• Orlando Weeks – vocals.
• Hugo White – guitars
• Felix White – guitars, backing vocals
• Rupert Jarvis – bass
• Sam Doyle – drums
• Will White – keyboards and samplers
The Maccabees exploded onto the UK indie scene almost a decade ago with an album extolling the charms of a South West London swimming pool and its wave machine called Latchmere.
Now, nine and a half years later the band are still seeking inspiration from their urban surroundings but have moved their focus a few miles east to the grittier surroundings of the Elephant and Castle.
Marks to Prove It, which has been 3 years in the making, is an altogether more mature and raw album that showcases the sounds of urban life with the underlying menace of violence never far from the surface!
With a total of 11 songs lasting over 41 minutes tell of a series of cautionary tales – a story that requires listening to in the carefully prescribed order.
Opening with title track and single Marks To Prove It, this is a clear statement of how far the band have come and exudes the energy and fun of their early days.
The gently opening Kamakura, which follows on nicely from the previous album Given to the Wild , succumbs to a cacophony of bass and atmospheric guitars, with an explosive chorus that depicts the experience of riding the 3am night-bus.
Ribbon Road too, has slow-building power , starting with an eerie silence that develops to showcase Orlando Weeks’ soaring and powerful voice.
Spit It Out is a stand out track. At five minutes long it opens with a combination of haunting vocals and keyboards that are soon overtaken by drums and guitars that shape of the song and reveal a heavier and angrier side to The Maccabees.
Marks To Prove It, Kamakura and Spit It Out form the A side of the album; the following second half of the album, comprised of softer-edged tracks backed by brass and saxophone, sadly have few defining moments with the tracks tending to blur into one
Silence – a semi acoustic rendition marks the change of mood and begins a more reflective and melancholy phase of the album.

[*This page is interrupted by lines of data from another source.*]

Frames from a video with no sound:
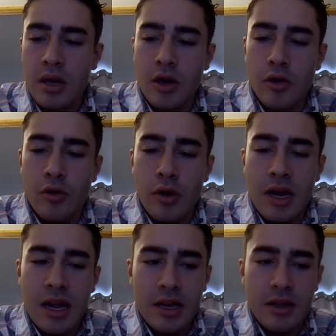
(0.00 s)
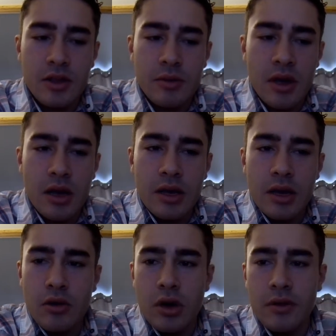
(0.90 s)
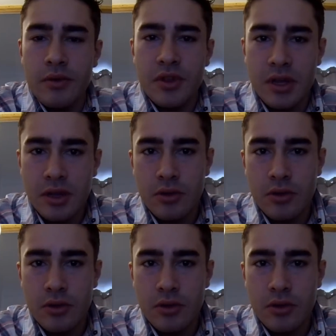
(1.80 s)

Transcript: Eu agradeço aí agora vocês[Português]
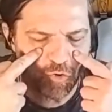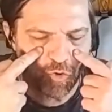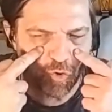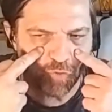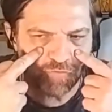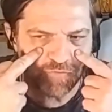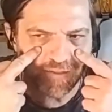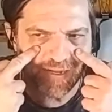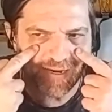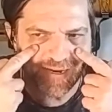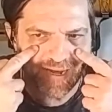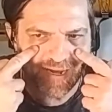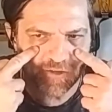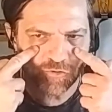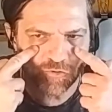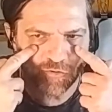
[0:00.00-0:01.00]

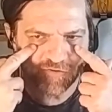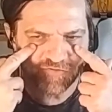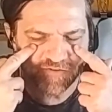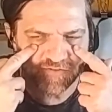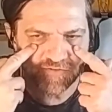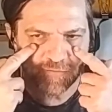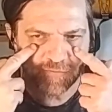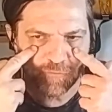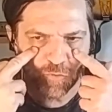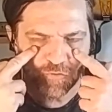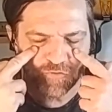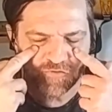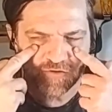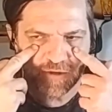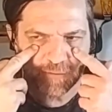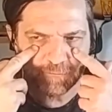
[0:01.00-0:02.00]
condenado a fazer
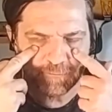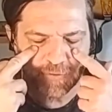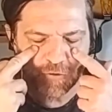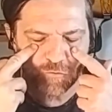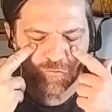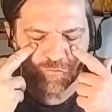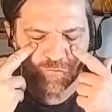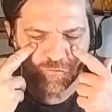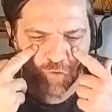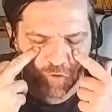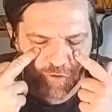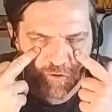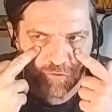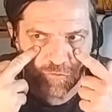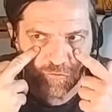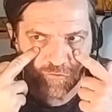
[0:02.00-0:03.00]
música pelos
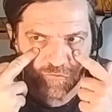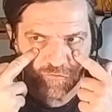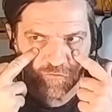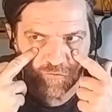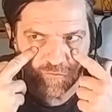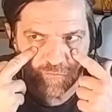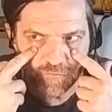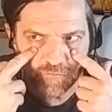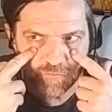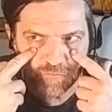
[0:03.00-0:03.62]
olhos.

River Song, spills over into the lamenting tones of the blues guitar led Slow Sun, followed by Dawn Chorus which features a mix of ardent brass set against delicate vocals
WWI Portraits is an exception to the torpor of the second half of the album – displaying a rousing guitar line and depicting a sense of urgency and a welcome return to a more upbeat delivery.

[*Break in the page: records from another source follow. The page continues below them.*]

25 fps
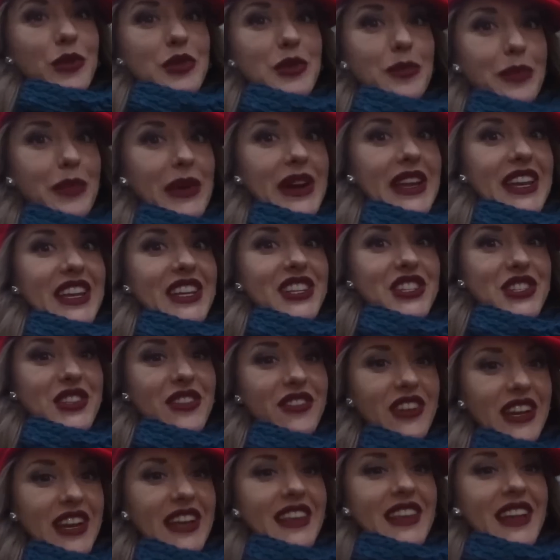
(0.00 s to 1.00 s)
В общем, Париж
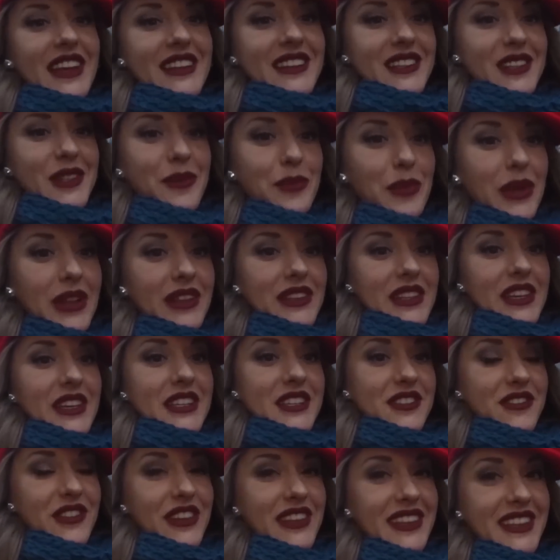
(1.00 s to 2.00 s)
невероятно
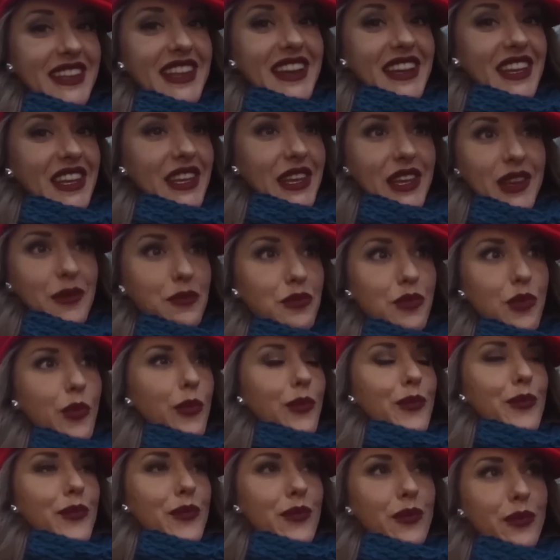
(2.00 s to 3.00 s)
наполняет своей энергией,
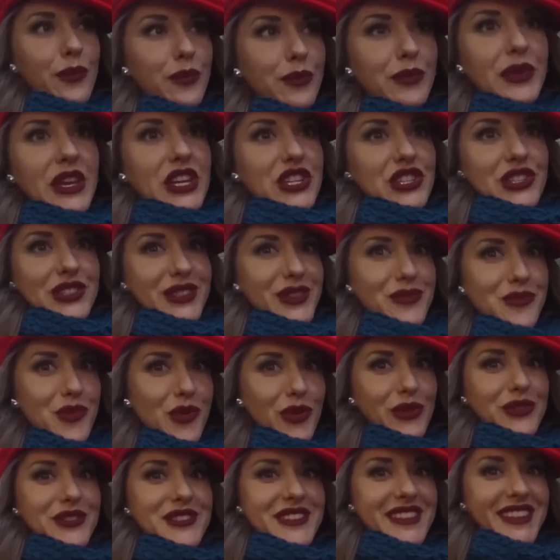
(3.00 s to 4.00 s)
бешеный
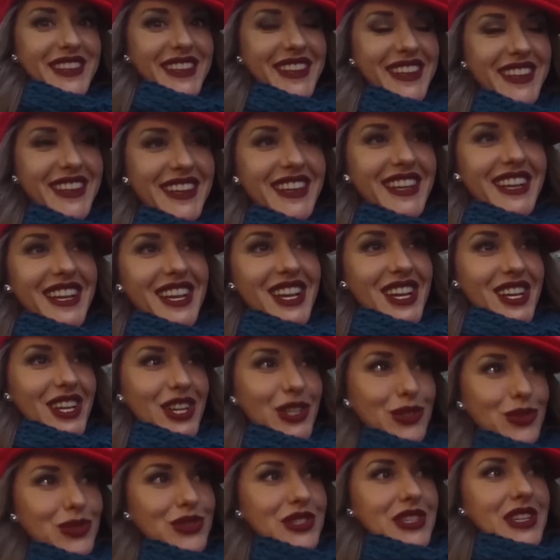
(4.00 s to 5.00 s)
просто. И
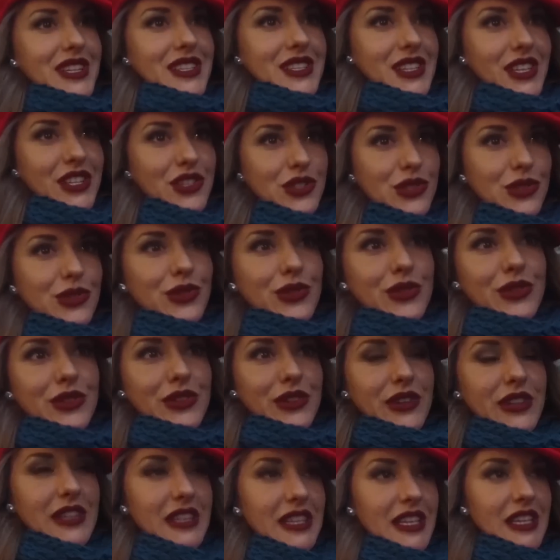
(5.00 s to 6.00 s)
хочу сказать,
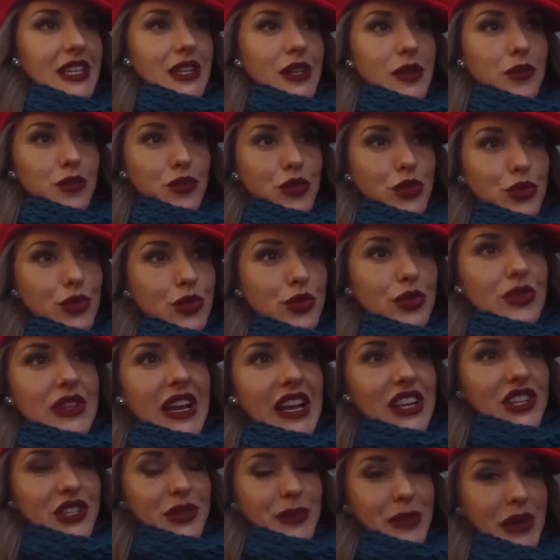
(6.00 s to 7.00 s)
что буду
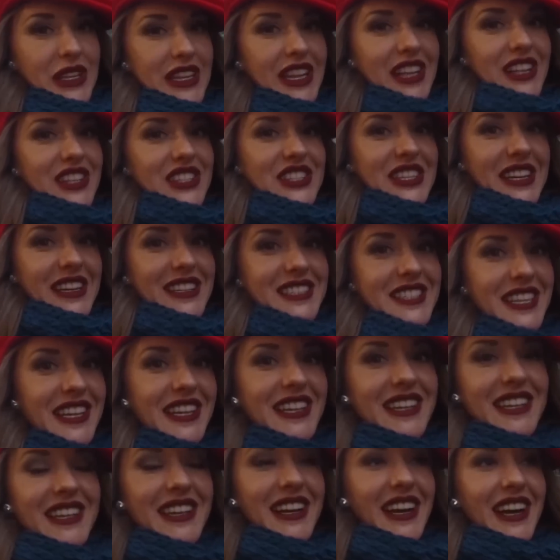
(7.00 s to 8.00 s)
дальше продолжать
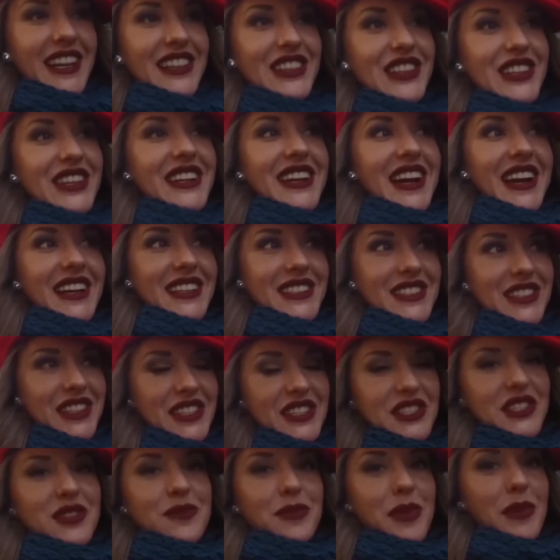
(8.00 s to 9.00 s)
отдыхать,
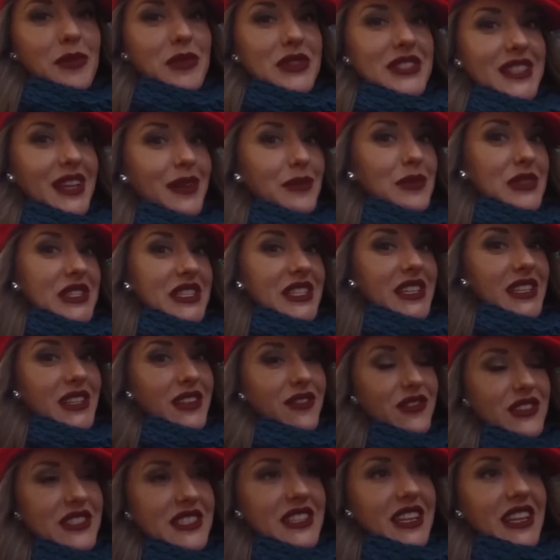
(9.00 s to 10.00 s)
ездить по местам
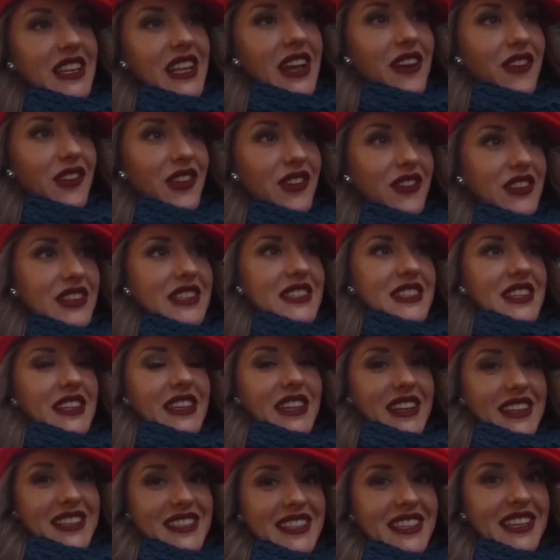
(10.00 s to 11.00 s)
силы, восстанавливаться
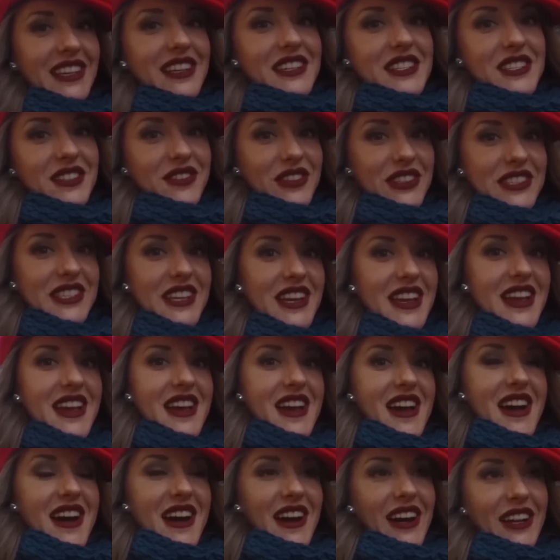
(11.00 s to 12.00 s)
и рассказывать
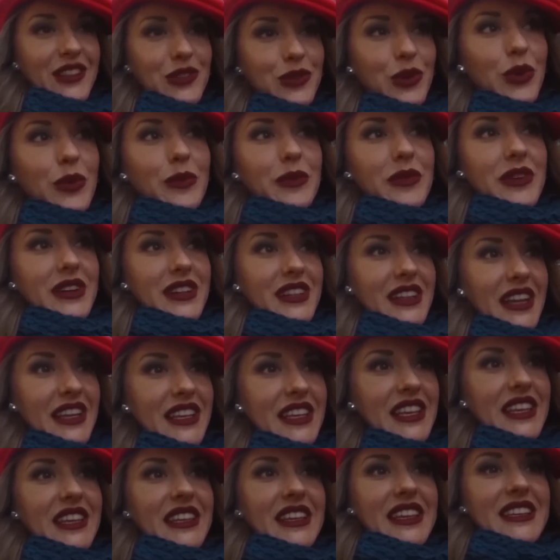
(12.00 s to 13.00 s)
о том,
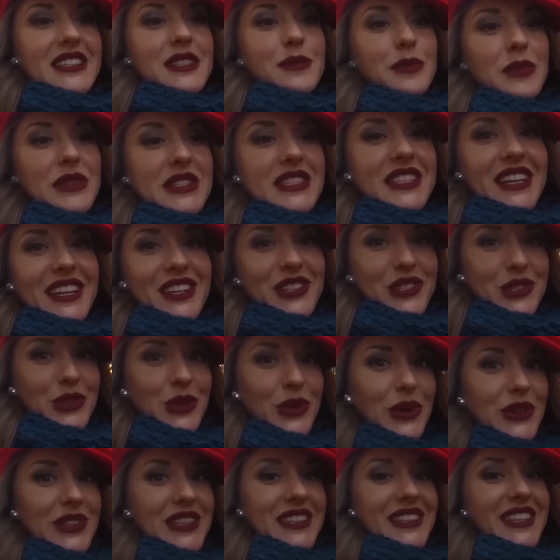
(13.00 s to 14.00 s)
какие есть места и
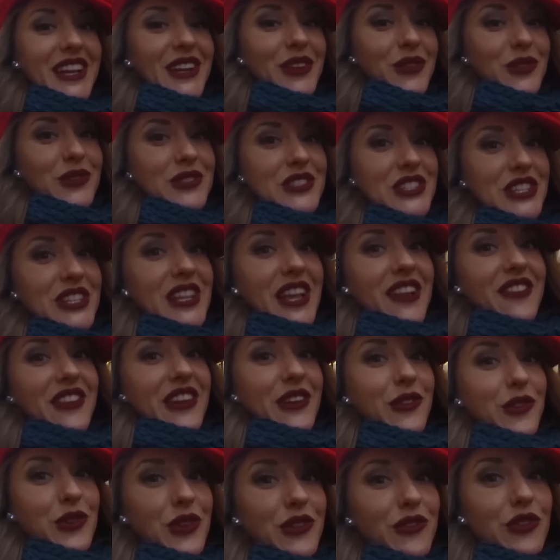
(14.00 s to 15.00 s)
что они дают
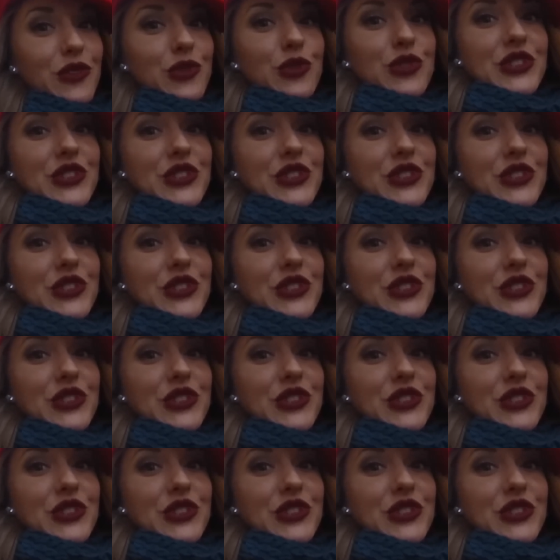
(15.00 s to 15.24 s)
человеку и его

The Maccabees are now very much an album band and this latest album an accumulation of all the things that we enjoy from them. The Maccabees have condensed and simplified what they do best but refreshingly they are not afraid to be a bit raw and spiky – the result is a surprisingly solid, satisfying and beautifully crafted piece of work but on the journey there are both moments of mesmerising brilliance and also some lulls.